I was sitting next to my dad when the Red Sox won the 2004 World Series for the first time in 86 years. My New England parents forewent my bedtime in the name of reversing the curse of the Bambino — the 86 fruitless seasons following the Sox sale of Babe Ruth to the team that shall not be named.
Seeing the Red Sox win the World Series was a night for which all Sox fans, including my parents, had spent their lives waiting. At 9 years old, I hadn’t endured the Red Sox heartache others had, but I knew I was experiencing a once-in-a-lifetime event. On my green couch, in a Big Papi shirt, I was a part of something bigger than myself. It was the first time I felt a sense of belonging in my home state of Massachusetts.

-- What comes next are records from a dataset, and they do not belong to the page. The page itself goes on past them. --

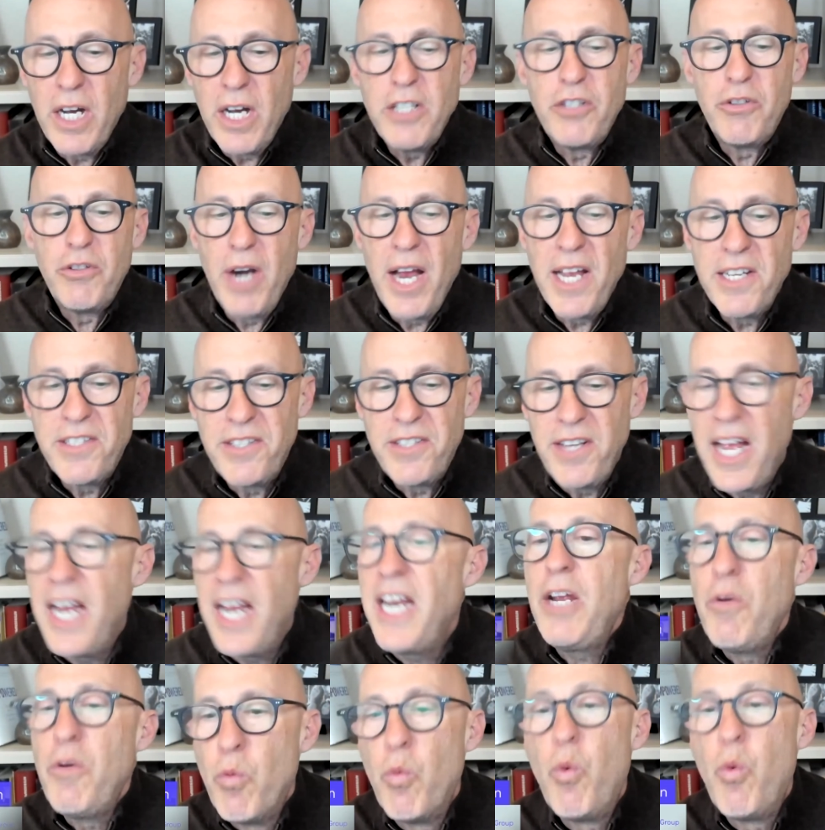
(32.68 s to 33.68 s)
address
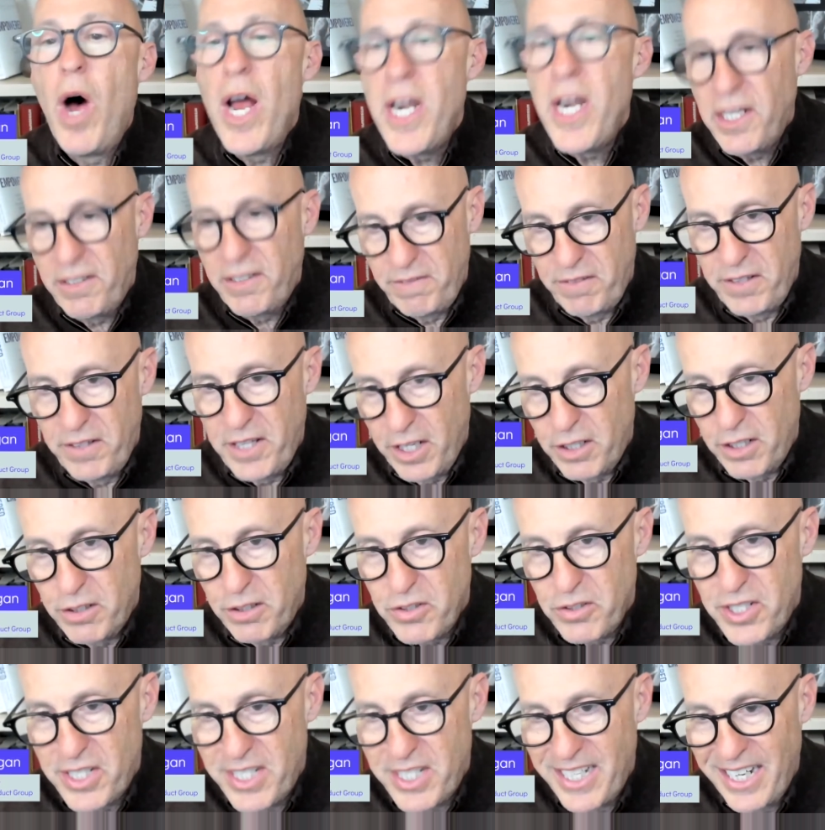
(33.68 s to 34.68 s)
any one of
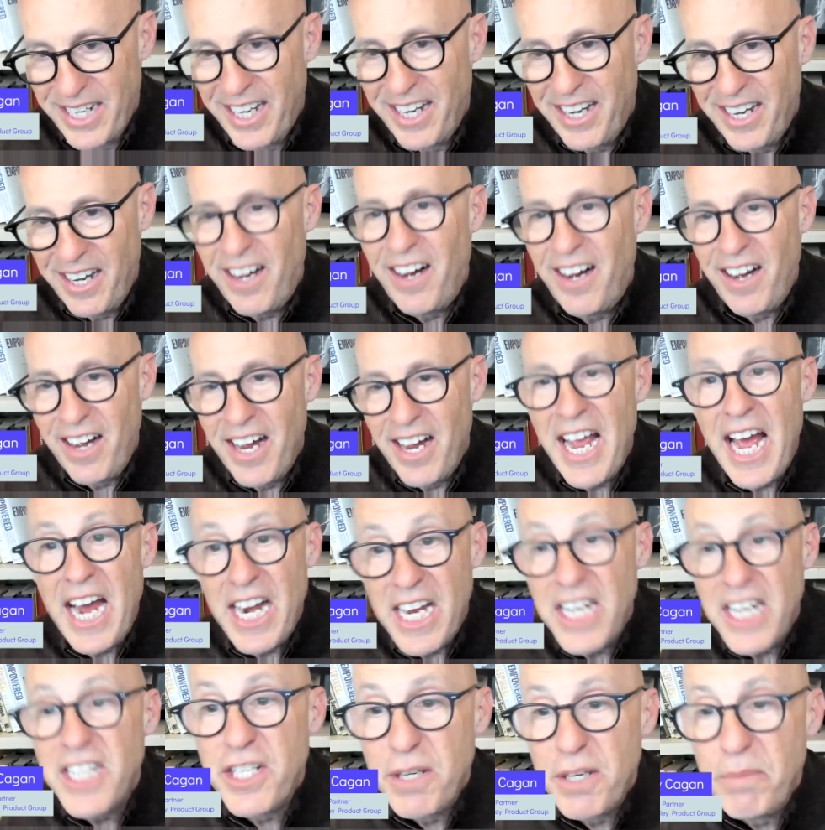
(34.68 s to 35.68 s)
those, and
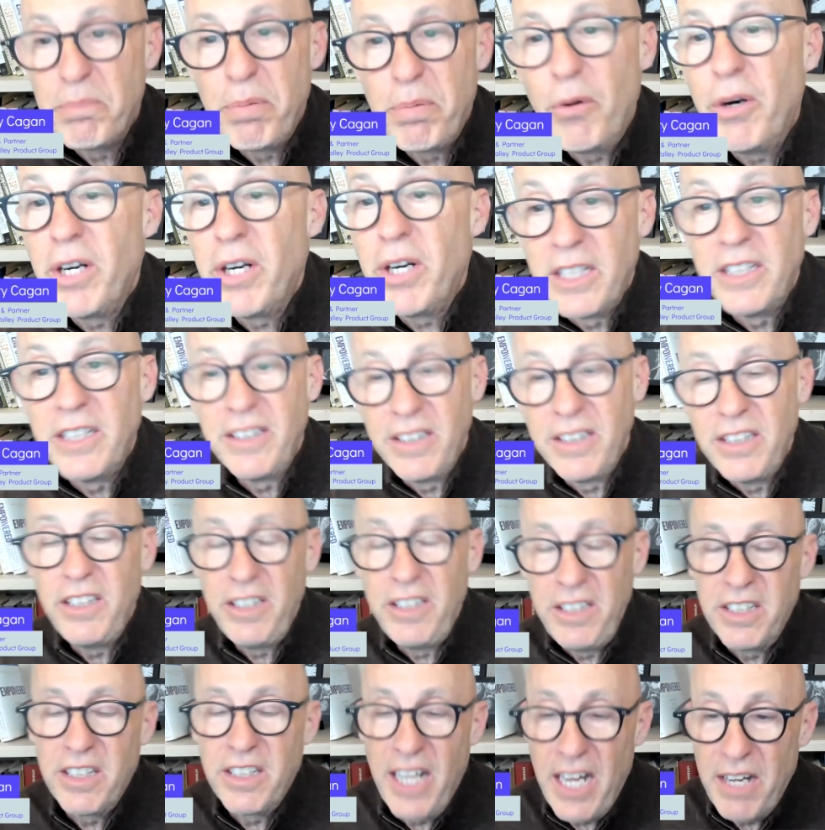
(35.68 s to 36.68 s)
it's important,
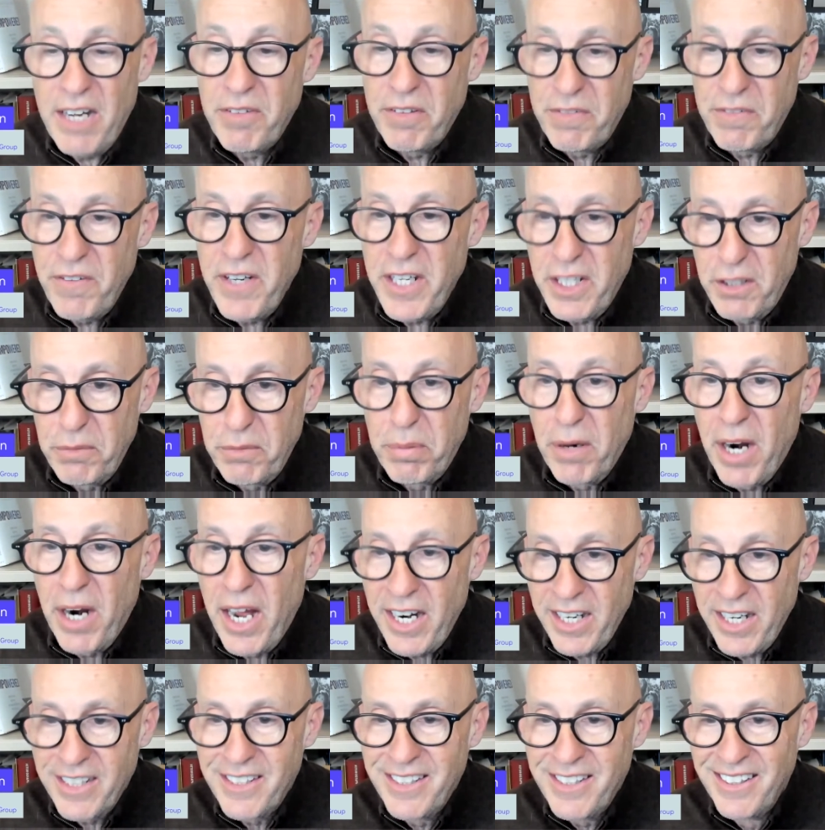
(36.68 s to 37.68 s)
you'll have a failed
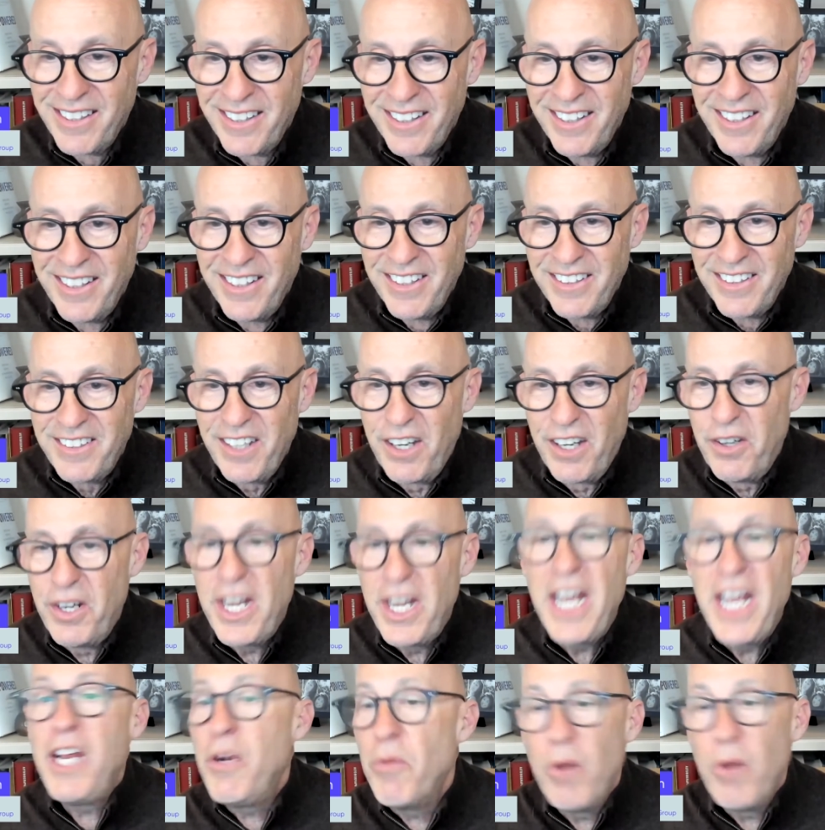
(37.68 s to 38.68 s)
product. So
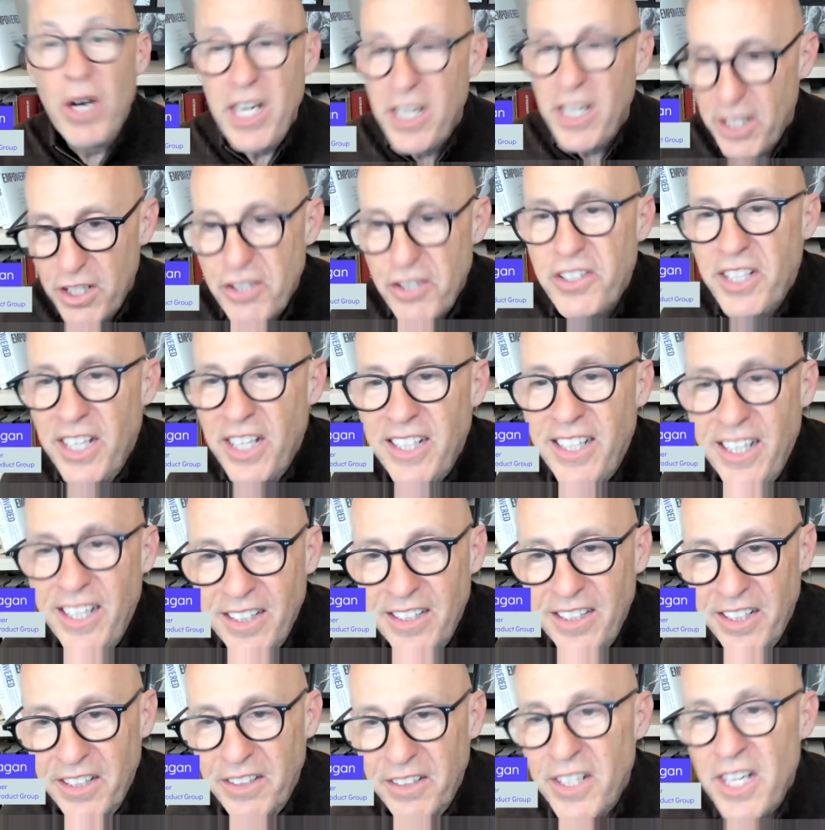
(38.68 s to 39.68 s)
any one of those can
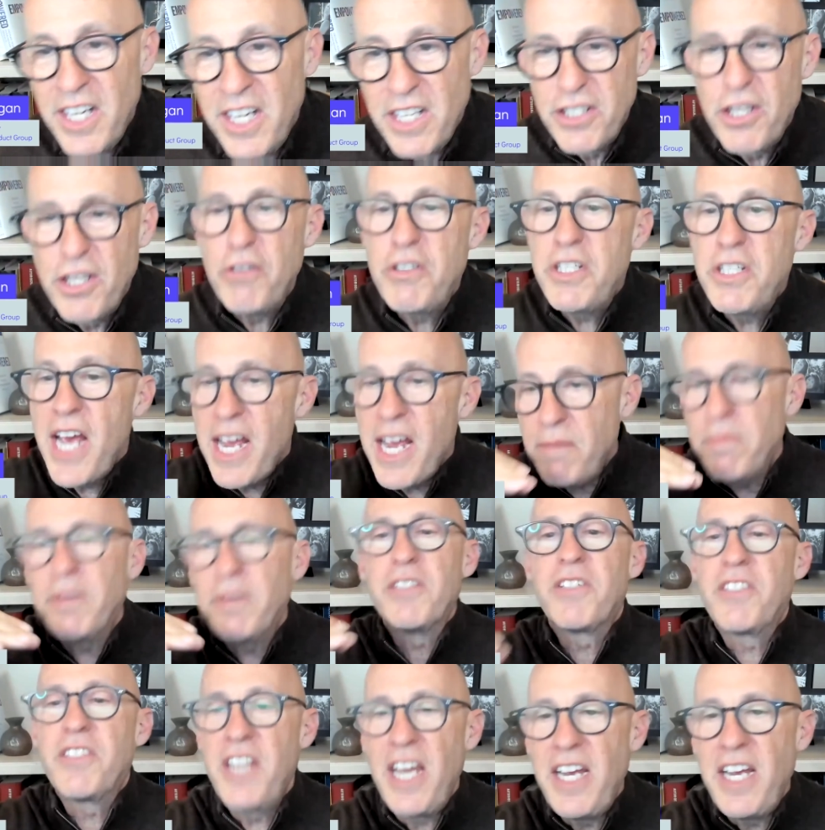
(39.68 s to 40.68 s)
kill you. So table
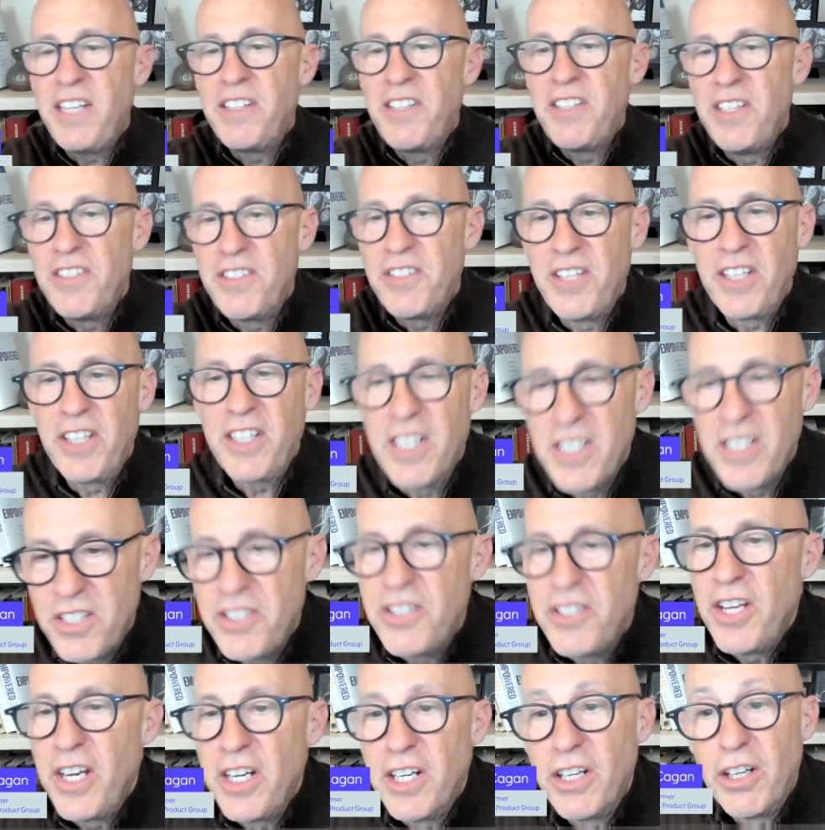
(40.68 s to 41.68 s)
stakes is to
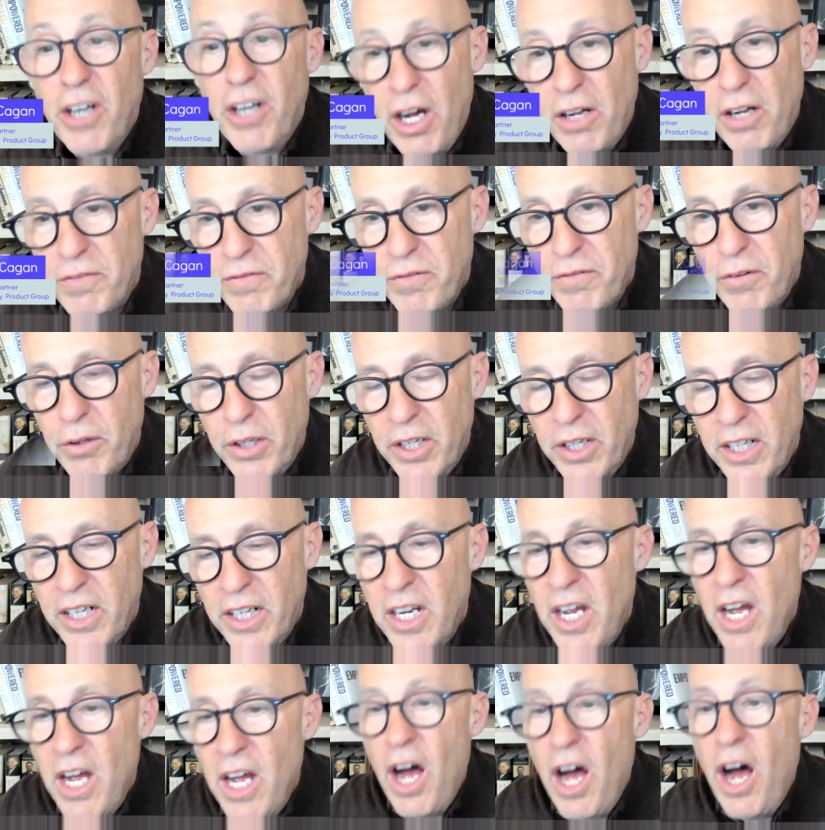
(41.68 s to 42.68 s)
consider all four.
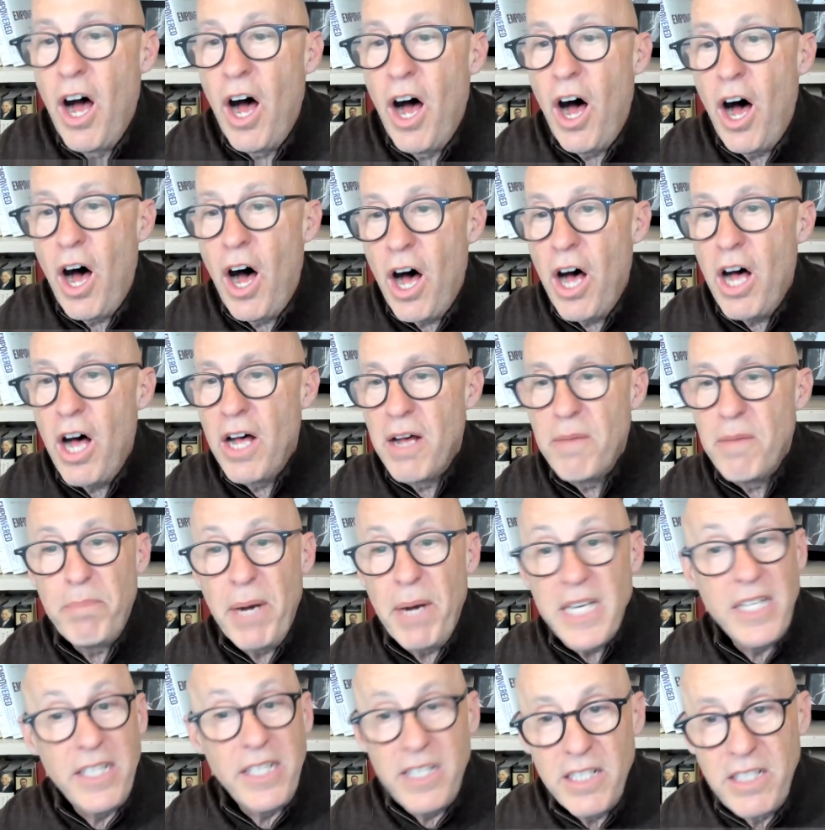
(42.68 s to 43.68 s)

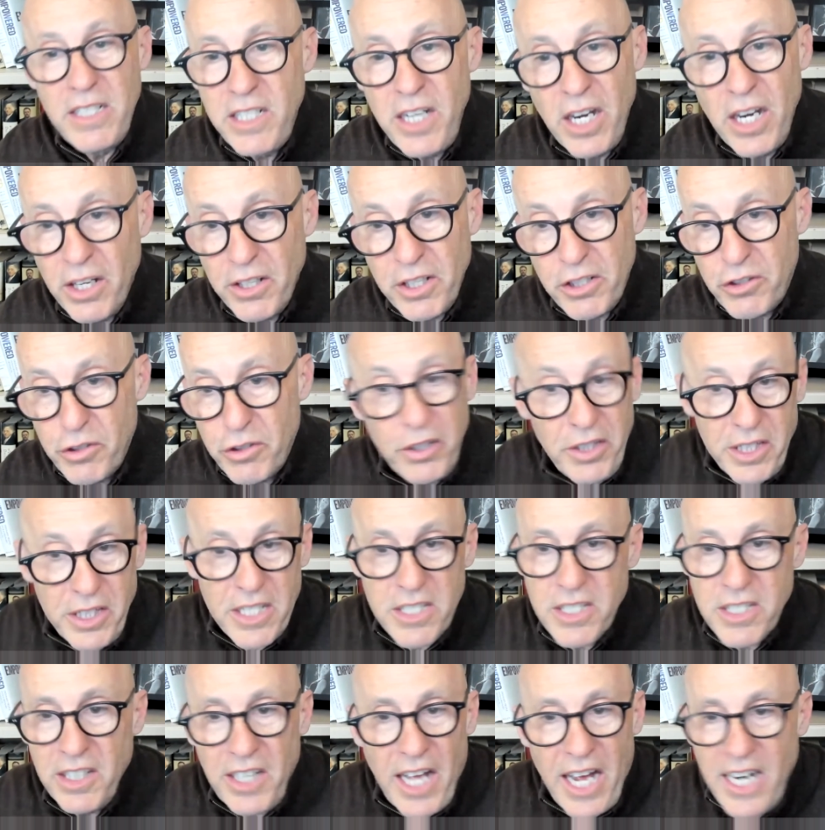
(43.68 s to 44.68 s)
But you know, the truth
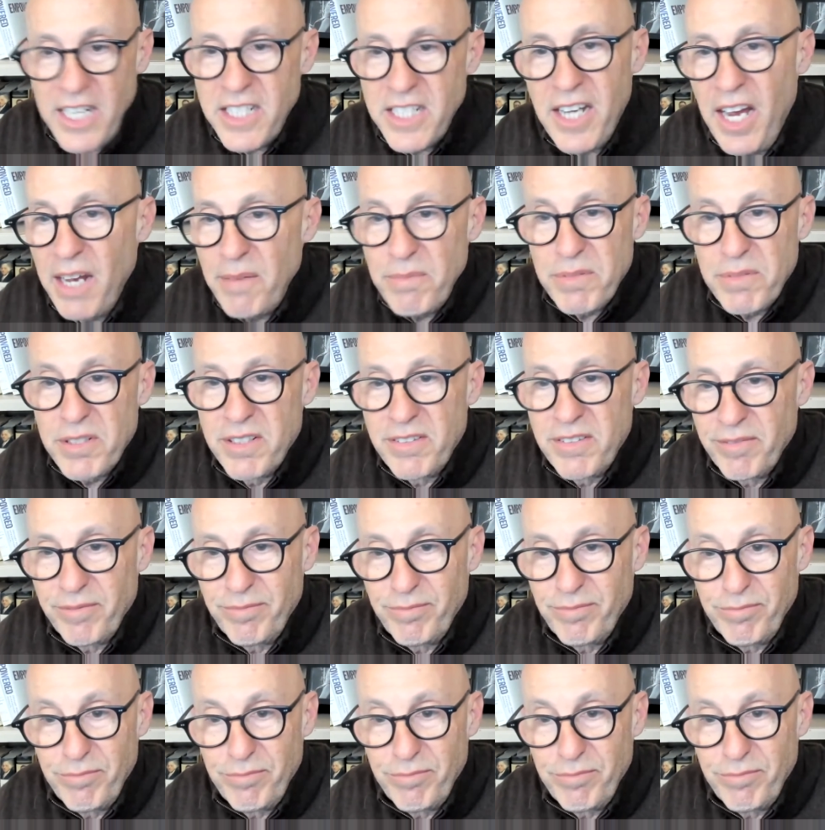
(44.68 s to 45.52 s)
is a lot of times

Chubbiness, sassiness and an addiction to neon clothing made childhood in small town New England incredibly difficult. Watching that decisive game in 2004, the characteristics for which I always felt ostracized did not matter. To be a Sox Fan, I only had to love the team, and that — unlike sailing or knowing how to style brown knee boots — came naturally to me.
In the face of the Sox’s success, I was suddenly more connected to my family, my town and kids at my school. I was given a sense of belonging to the preppy world (read: 14,000 person town) for which I had always felt “too weird.” Boston sports were the first common denominator I found between myself and my community. And to this day, spotting someone in a Patriots shirt or a Bruins hat gives me instant comfort and us, camaraderie. Sports, and sports fandom, provides a common ground.
I remember once deeming sports less important than art, reasoning that when I finished a painting I have completed a tangible thing. I did not think that there was a physical product to show for playing sports, and therefore there was no reason to play them. (Note: I was eight and a brat.) It is clear to me now that sports redefine end products. Sports leave you with experiences, lessons, memories, physical strength, perseverance, community, endurance and drive. Sports bring people together and push people harder. They teach us that there are things worth doing just to do them. It’s not always about the product. It is about the process.
Of course, competition is the lifeblood of sporting events. But sports are not only about winning. Athletes and fans are challenged when teams lose. After a loss, we question how much we care, how far we will go, how die-hard we really are. After a loss (or 86 years of losses), community is built. Sports love is unconditional, and regardless of how many losses, errors, dropped balls or stupid trades, I will wear my Boston hat and I will scowl at anyone in a Yankees cap. Sports are like real-life comic books; you root for the good, you boo the bad and you know that in your fandom, you are never alone.
Sports teach us to keep trying and to constantly redefine what success means. They bring people together. Sports go far beyond competition, and teams are more than just names on a roster. Sports matter because community matters.